__PROMPT__
Extract, unchanged, each line of the listing below from its first line through the line that contains "[00:00:01.12]", inclusive, and nothing else.

__MATERIAL SUPPLIED__
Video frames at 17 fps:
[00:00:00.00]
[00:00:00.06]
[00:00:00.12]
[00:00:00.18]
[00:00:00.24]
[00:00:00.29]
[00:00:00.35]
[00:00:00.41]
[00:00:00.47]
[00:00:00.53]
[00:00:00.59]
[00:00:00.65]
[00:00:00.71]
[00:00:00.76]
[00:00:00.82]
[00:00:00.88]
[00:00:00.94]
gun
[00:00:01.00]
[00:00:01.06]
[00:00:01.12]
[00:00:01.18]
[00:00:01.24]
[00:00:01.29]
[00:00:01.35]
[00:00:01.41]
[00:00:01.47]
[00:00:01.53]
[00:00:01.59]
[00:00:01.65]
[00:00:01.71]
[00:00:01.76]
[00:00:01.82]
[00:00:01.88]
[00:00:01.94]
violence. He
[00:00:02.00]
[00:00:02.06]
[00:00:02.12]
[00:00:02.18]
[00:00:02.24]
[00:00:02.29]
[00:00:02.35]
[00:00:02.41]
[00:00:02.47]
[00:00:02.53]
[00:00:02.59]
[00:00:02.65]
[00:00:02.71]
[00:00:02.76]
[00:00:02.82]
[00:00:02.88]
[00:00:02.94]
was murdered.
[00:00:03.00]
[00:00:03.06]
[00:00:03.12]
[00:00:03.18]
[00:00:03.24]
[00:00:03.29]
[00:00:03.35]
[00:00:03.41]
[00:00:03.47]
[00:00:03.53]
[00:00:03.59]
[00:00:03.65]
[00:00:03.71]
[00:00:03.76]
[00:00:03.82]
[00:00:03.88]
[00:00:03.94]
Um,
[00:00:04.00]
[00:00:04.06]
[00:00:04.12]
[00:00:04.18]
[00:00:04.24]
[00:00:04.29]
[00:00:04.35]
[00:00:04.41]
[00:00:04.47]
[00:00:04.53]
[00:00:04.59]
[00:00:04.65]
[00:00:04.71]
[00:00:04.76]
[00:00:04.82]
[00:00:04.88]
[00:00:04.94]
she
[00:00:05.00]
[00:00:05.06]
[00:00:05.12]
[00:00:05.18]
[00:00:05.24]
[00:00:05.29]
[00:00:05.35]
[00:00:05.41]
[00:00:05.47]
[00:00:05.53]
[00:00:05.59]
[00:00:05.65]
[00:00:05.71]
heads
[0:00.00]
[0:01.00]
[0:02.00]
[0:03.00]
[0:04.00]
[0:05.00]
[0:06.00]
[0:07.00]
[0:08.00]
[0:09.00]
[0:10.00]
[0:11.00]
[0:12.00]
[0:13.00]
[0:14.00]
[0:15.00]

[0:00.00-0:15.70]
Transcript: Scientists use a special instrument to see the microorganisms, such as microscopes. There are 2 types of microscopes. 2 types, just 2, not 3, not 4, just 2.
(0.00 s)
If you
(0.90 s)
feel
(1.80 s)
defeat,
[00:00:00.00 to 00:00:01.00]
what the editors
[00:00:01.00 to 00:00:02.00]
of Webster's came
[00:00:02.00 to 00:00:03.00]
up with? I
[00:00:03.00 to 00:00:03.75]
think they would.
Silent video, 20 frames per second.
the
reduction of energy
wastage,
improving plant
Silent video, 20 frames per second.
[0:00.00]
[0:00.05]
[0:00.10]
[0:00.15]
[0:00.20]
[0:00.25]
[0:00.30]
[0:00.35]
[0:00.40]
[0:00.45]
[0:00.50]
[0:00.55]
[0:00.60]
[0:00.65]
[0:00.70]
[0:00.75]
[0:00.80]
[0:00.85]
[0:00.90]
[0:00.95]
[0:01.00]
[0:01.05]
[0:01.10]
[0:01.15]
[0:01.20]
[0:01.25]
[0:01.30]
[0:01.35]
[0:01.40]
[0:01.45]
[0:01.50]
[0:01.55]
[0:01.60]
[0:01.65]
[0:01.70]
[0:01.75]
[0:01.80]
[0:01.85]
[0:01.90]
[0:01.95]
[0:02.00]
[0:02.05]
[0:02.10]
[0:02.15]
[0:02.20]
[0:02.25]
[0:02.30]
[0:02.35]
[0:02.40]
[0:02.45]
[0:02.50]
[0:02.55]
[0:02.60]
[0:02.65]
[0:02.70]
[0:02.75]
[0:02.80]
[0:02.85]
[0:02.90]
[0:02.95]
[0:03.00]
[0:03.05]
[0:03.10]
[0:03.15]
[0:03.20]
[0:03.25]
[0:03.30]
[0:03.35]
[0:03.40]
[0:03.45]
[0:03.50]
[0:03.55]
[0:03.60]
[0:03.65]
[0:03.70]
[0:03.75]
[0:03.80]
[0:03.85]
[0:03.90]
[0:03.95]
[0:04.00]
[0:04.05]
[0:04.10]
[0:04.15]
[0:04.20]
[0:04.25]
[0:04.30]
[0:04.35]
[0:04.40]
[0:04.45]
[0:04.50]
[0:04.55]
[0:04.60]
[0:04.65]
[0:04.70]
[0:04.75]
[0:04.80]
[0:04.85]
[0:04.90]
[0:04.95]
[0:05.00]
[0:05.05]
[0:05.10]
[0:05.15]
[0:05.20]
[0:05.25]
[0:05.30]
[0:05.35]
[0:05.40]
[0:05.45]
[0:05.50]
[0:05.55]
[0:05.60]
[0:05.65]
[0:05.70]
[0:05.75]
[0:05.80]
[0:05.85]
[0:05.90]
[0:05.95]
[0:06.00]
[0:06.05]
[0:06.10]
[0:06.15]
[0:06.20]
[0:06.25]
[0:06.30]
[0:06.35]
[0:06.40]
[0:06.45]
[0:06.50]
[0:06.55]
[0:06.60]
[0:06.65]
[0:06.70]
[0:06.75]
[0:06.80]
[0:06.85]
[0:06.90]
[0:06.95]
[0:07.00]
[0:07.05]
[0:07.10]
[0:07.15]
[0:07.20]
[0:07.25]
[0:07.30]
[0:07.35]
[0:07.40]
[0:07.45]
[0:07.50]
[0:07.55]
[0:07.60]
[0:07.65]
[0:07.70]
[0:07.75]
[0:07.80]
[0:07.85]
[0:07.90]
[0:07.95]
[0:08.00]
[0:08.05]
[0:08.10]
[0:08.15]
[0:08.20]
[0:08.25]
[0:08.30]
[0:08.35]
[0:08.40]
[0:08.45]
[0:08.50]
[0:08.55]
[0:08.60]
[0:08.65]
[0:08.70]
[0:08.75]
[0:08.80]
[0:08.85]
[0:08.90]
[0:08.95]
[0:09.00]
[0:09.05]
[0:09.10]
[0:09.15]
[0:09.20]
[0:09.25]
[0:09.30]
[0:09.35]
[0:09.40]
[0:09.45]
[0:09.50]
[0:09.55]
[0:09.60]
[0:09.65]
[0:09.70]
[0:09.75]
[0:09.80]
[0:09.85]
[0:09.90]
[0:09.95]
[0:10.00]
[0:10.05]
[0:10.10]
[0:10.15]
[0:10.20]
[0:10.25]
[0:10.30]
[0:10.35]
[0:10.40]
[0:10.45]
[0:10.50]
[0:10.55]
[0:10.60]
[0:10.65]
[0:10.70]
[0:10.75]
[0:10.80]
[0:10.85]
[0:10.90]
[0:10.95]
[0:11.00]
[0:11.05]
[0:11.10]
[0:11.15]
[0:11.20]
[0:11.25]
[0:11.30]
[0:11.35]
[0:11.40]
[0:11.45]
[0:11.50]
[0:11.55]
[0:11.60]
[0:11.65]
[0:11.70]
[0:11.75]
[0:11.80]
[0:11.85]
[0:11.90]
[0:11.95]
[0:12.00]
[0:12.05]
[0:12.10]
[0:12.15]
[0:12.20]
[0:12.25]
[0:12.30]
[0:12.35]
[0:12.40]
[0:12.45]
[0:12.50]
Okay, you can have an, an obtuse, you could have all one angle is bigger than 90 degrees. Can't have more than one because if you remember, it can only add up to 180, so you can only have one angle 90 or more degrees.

__OUTPUT OF THE TASK__
Video frames at 17 fps:
[00:00:00.00]
[00:00:00.06]
[00:00:00.12]
[00:00:00.18]
[00:00:00.24]
[00:00:00.29]
[00:00:00.35]
[00:00:00.41]
[00:00:00.47]
[00:00:00.53]
[00:00:00.59]
[00:00:00.65]
[00:00:00.71]
[00:00:00.76]
[00:00:00.82]
[00:00:00.88]
[00:00:00.94]
gun
[00:00:01.00]
[00:00:01.06]
[00:00:01.12]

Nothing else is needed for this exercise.